### Collection entries:
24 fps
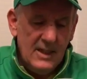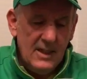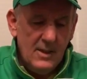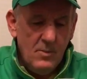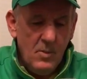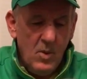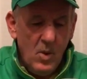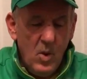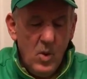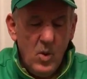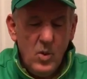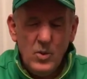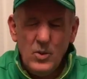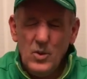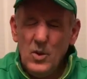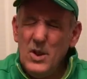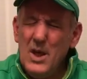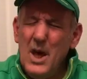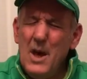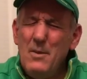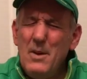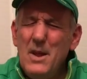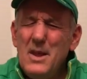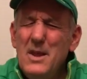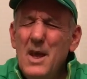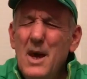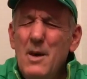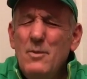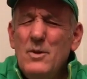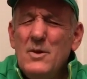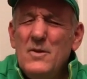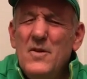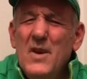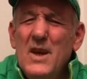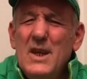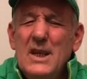to the bottle. Now that
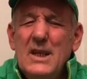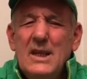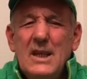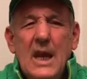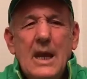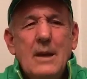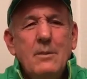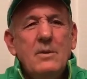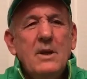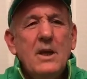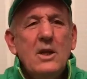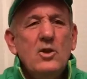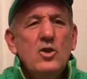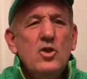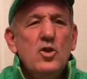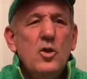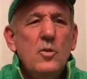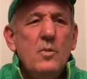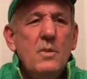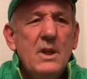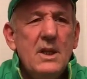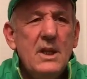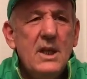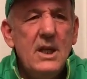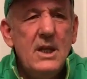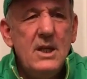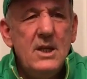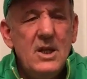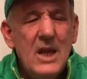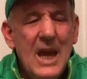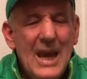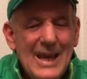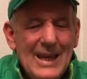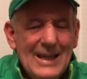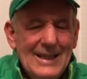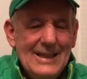was very time consuming and
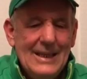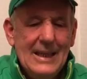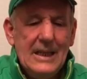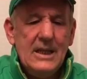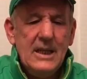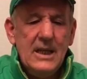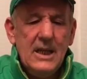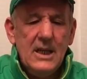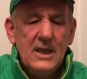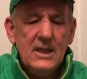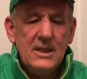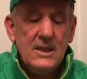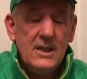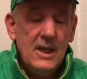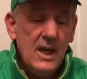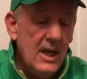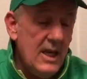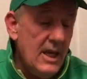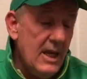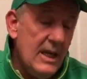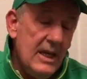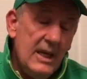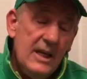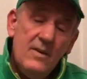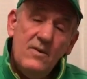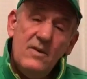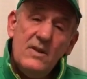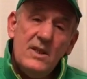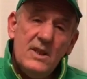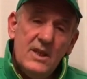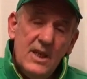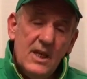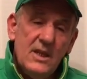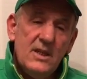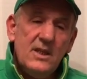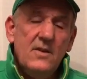tedious. Even
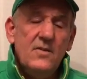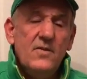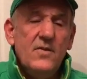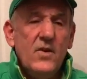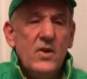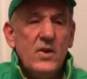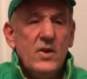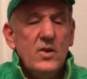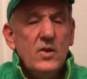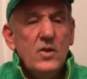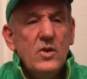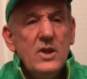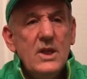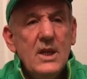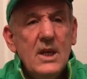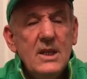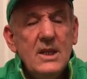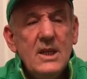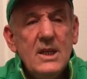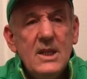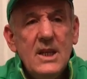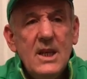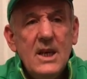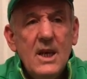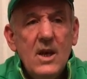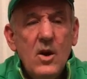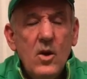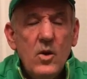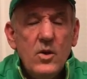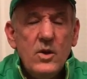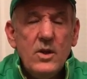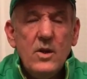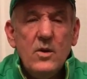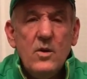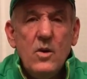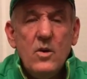searching for it on the internet,
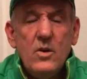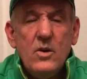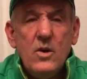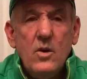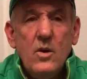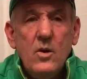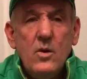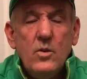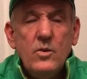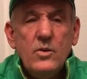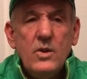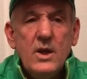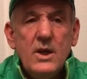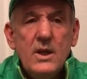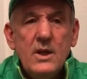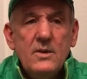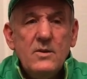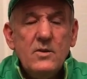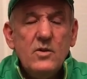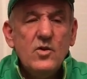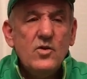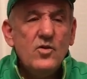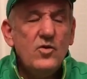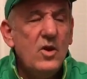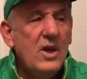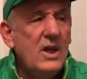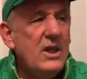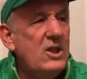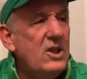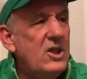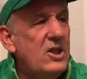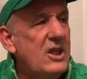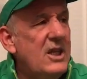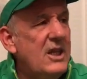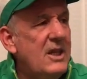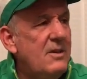all the
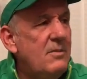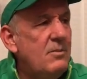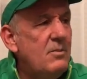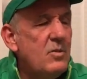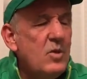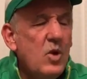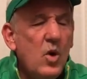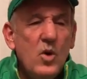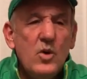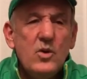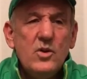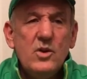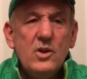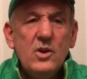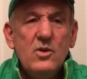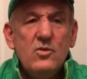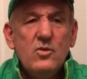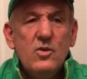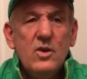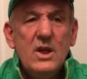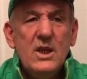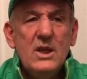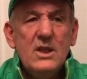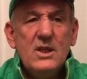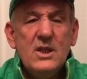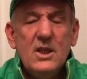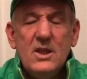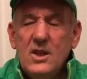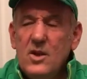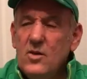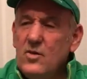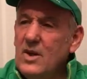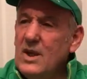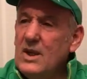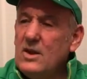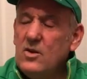strange name concentrates and
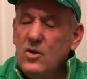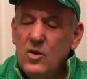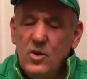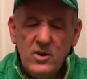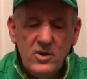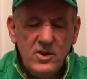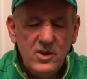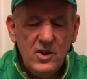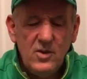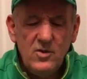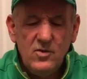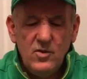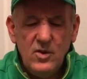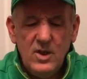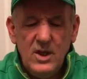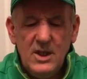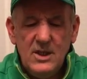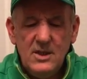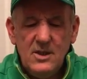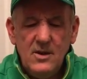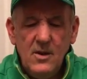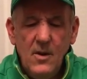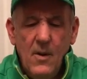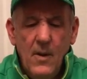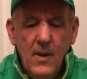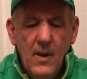the rare concentrates.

### What is needed:
Every line above needs to be written out again as it stands. Pictures do not belong in the copy.

### Expected answer:
24 fps
to the bottle. Now that
was very time consuming and
tedious. Even
searching for it on the internet,
all the
strange name concentrates and
the rare concentrates.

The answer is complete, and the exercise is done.